Big Data is not what you store on your personal computer, rather it is enormous data sets that can combine, cross match and provide insights that would otherwise be invisible. It is gleaned from multiple sources from mobile phones to travel cards and used well, can give organisations unique insights into their business.
So, when talking about Big Data, the question should not be “how much?” but rather “how useful?”

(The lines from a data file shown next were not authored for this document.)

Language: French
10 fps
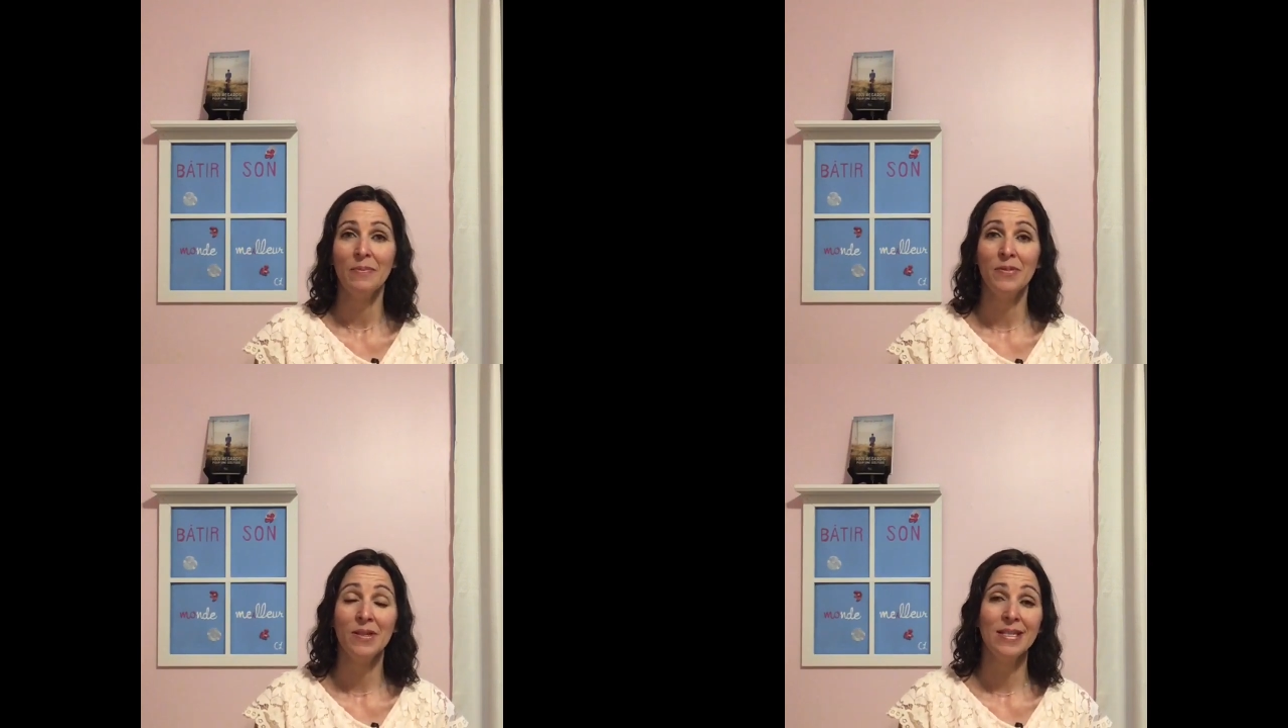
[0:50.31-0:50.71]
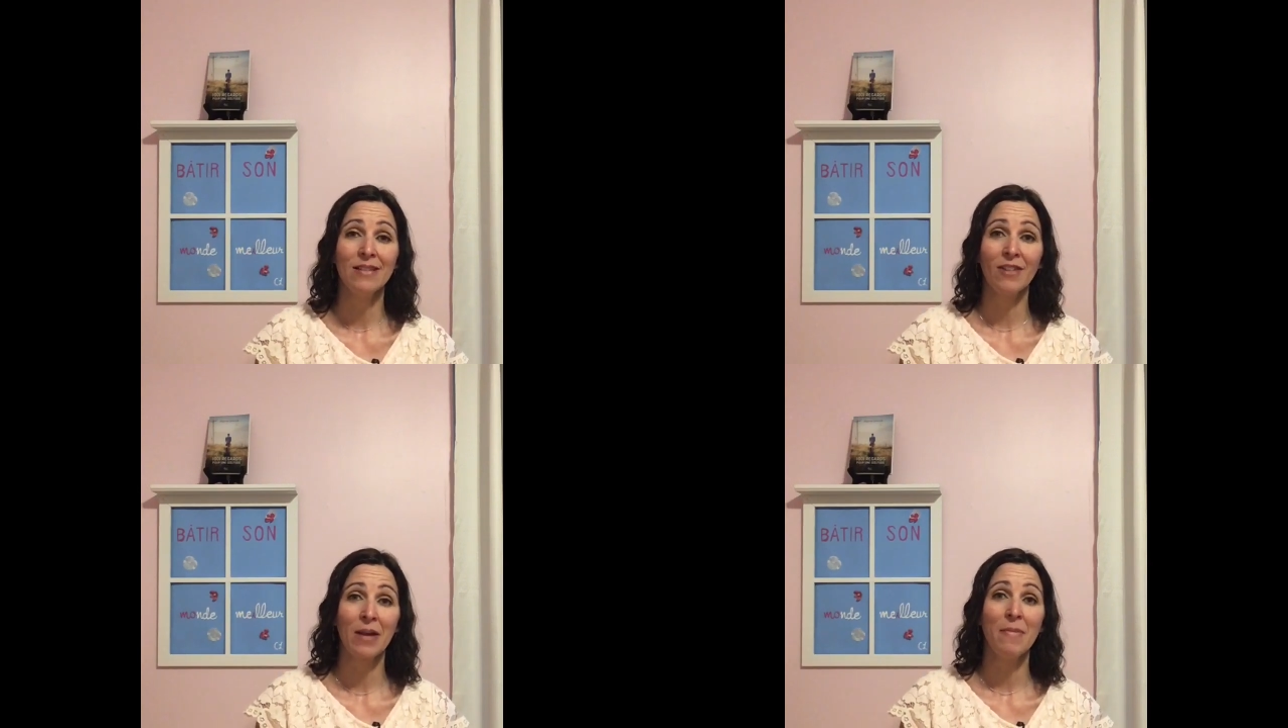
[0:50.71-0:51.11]
Puis c'est
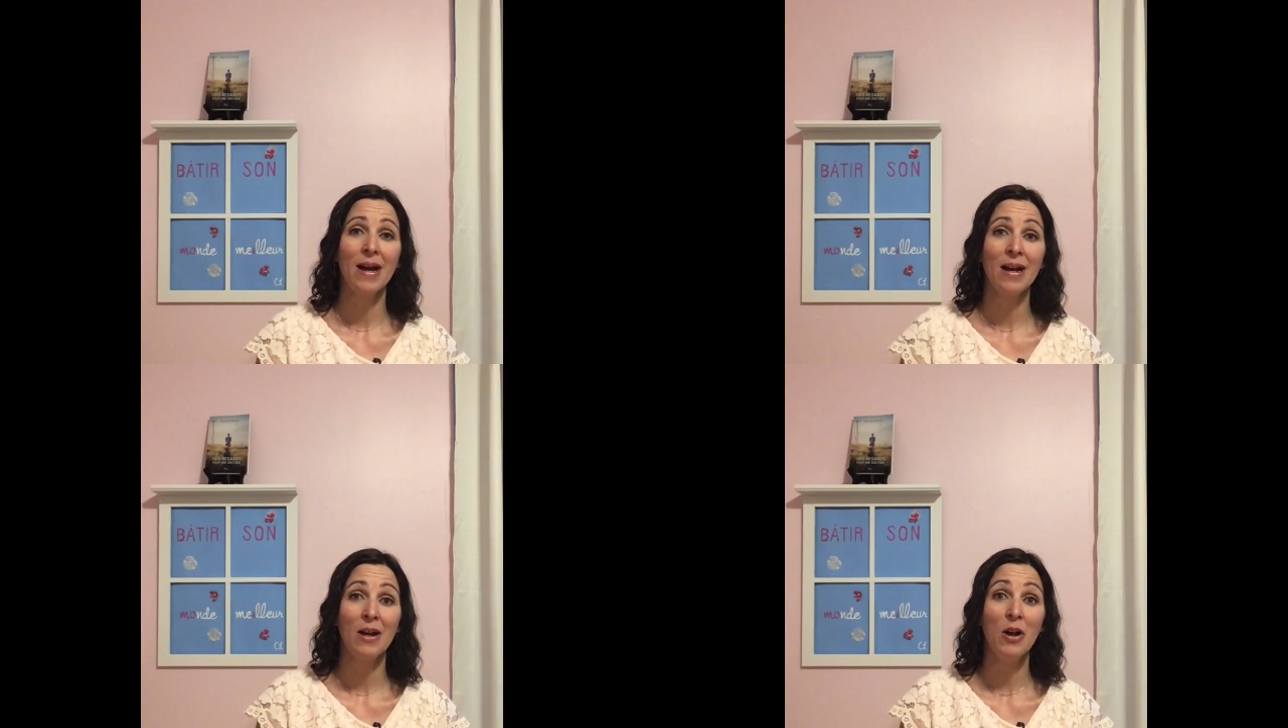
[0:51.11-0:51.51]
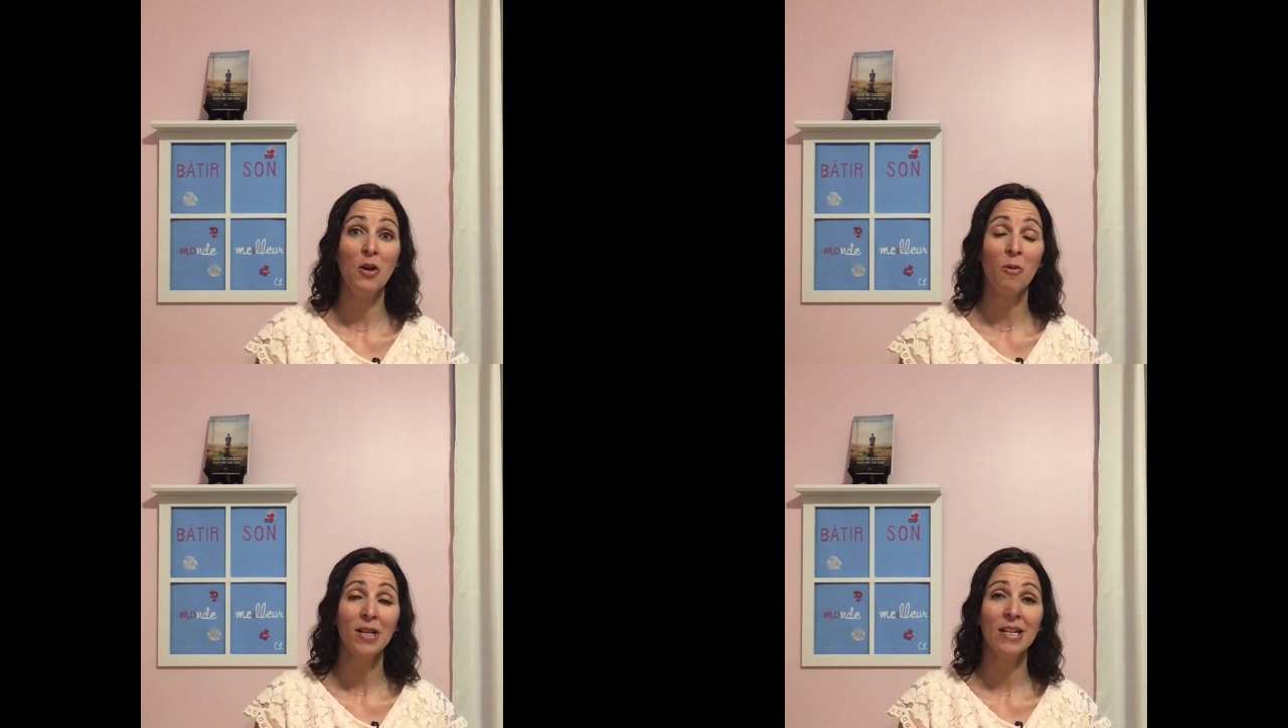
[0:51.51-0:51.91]
vraiment euh,
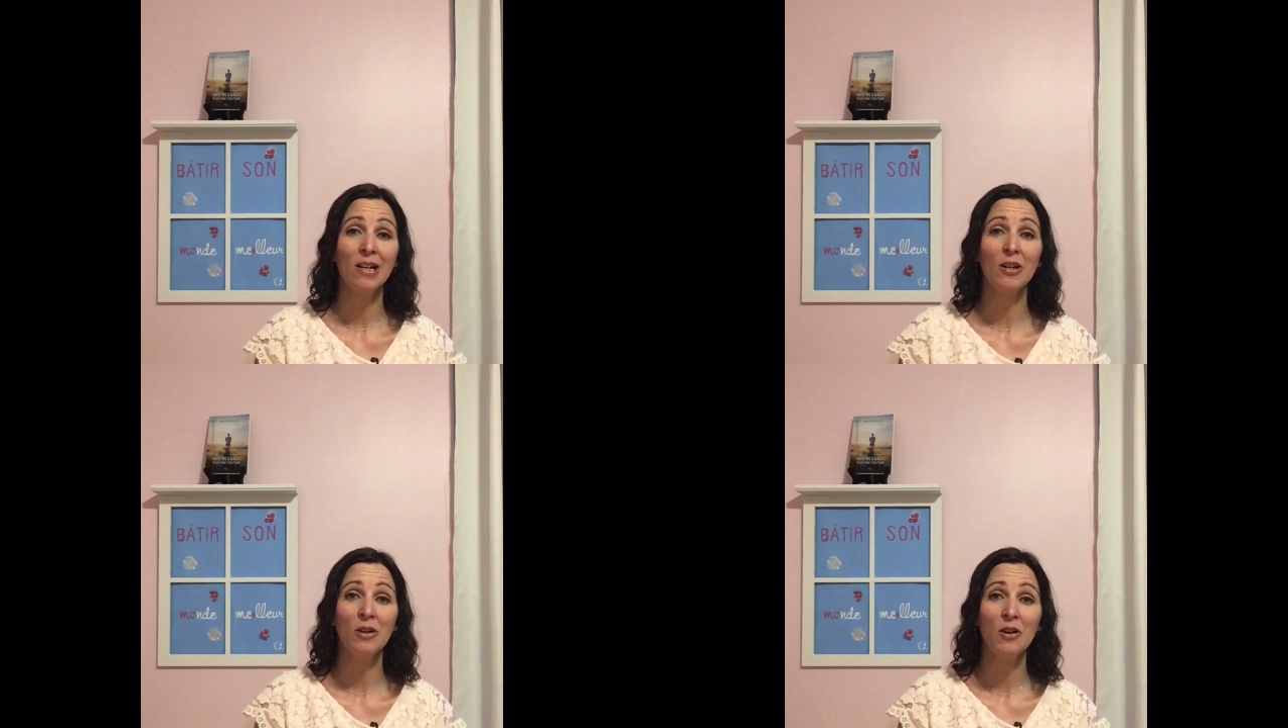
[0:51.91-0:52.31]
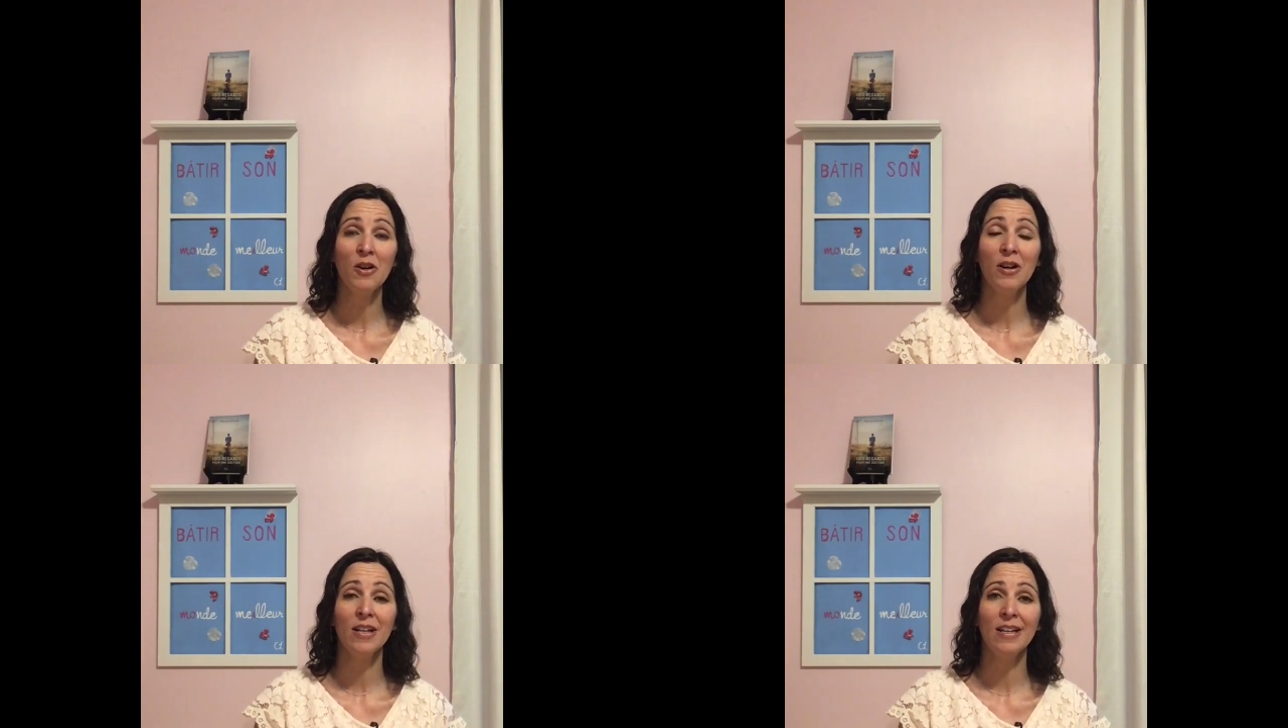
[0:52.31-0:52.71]
loin d'être le
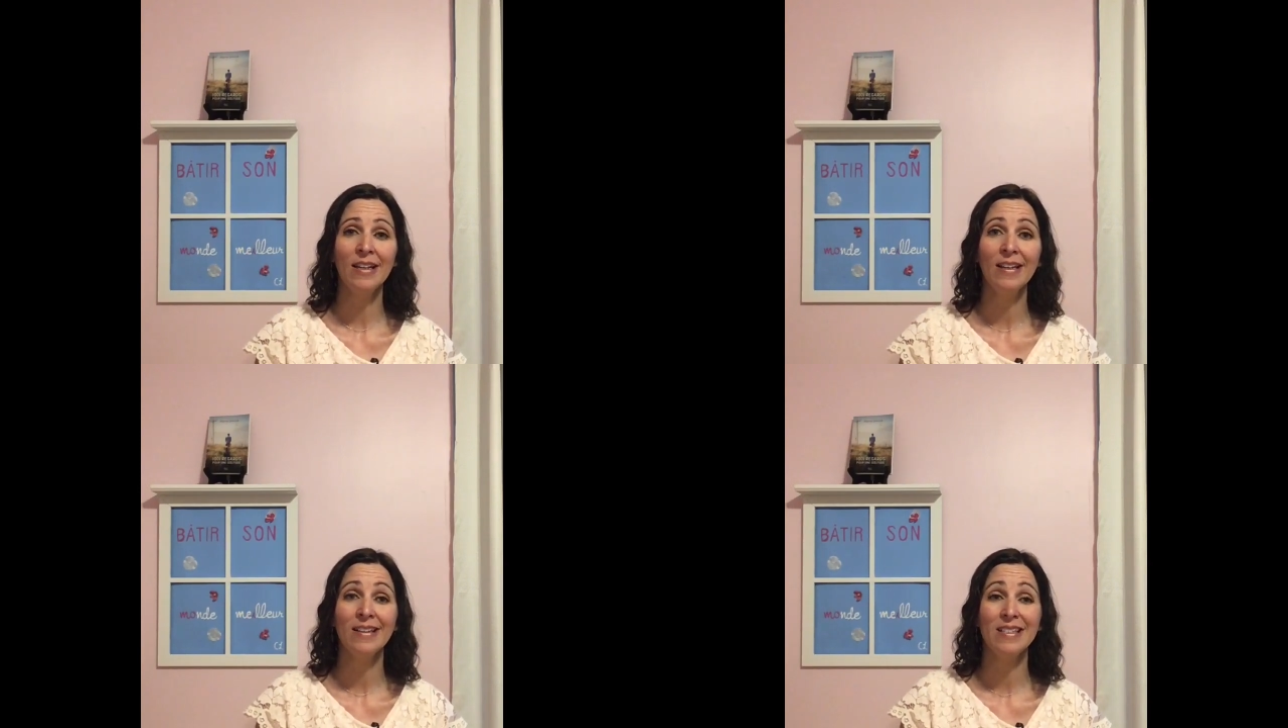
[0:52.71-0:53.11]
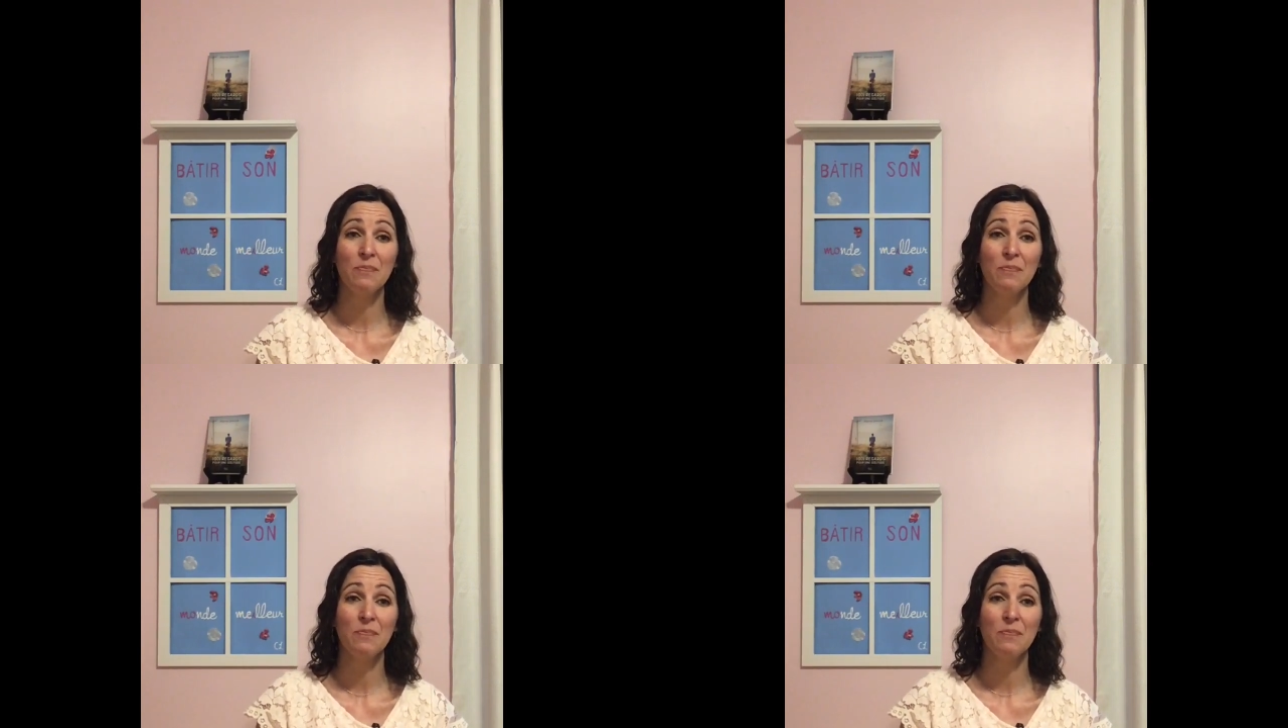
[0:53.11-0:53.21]
cas et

The industry rhetoric is that with huge amounts of data available we should be asking novel questions and solving new problems. Unfortunately, this leads to organisations getting hung up on accumulating masses of data and asking a myriad of hypothetical questions without any immediate business benefit.
The key to making better decisions today is using this data to answer the questions we’ve always been asking, aided by more information to deliver better, more accurate answers. When you visit a doctor you’re asked to provide information in order to help her understand your health. The questions a doctor asks are rapidly changing as our available data changes. So she may ask, “how many steps did your Fitbit register?” Or, “can I see the report from your internet enabled fridge?”
But some core questions haven’t and won’t change with time. How old are you? What do you weigh? What is your blood pressure?
Despite the new questions, the doctor will be better informed by having access to more available data for questions they’ve always asked.
In a corporate setting, when executives want to check if their company is healthy they also have a set of core questions. How many customers do we have? What is our quarterly revenue? What is our average product margin? How does our profit calibrate to this information?
Applying Big Data to address these questions will deliver more immediate benefit than asking something new that has no direct relevance to your company’s business.
Our experience is that businesses have a sophisticated understanding of how to ask these questions, but haven’t had the analytics or data to answer them. We’re helping them to embark on a technology journey that lets businesses ask ‘old’ questions in new ways which are not limited by data analytics constraints.
Let’s look at revenue assurance using Big Data. Previously, to track revenue leakage we would take data from an ordering system and check to see if the customer has the same product in the billing system, but in an ad hoc but tactical way by requesting data extracts and running reconciliations as one offs to find missing revenue.
Now, using Big Data and the associated analytical tools we can plug our same reconciliations into the Big Data environment and run scheduled, automated daily checks to find missing revenue.
The same data sources let us connect billions of rows of customer data across dozens of sources and touch points to paint a rich picture of interactions. To ask customer experience questions to identify specific root causes of frustration with opportunities to turn detractors into advocates.
Same questions but much more sophisticated and timely results.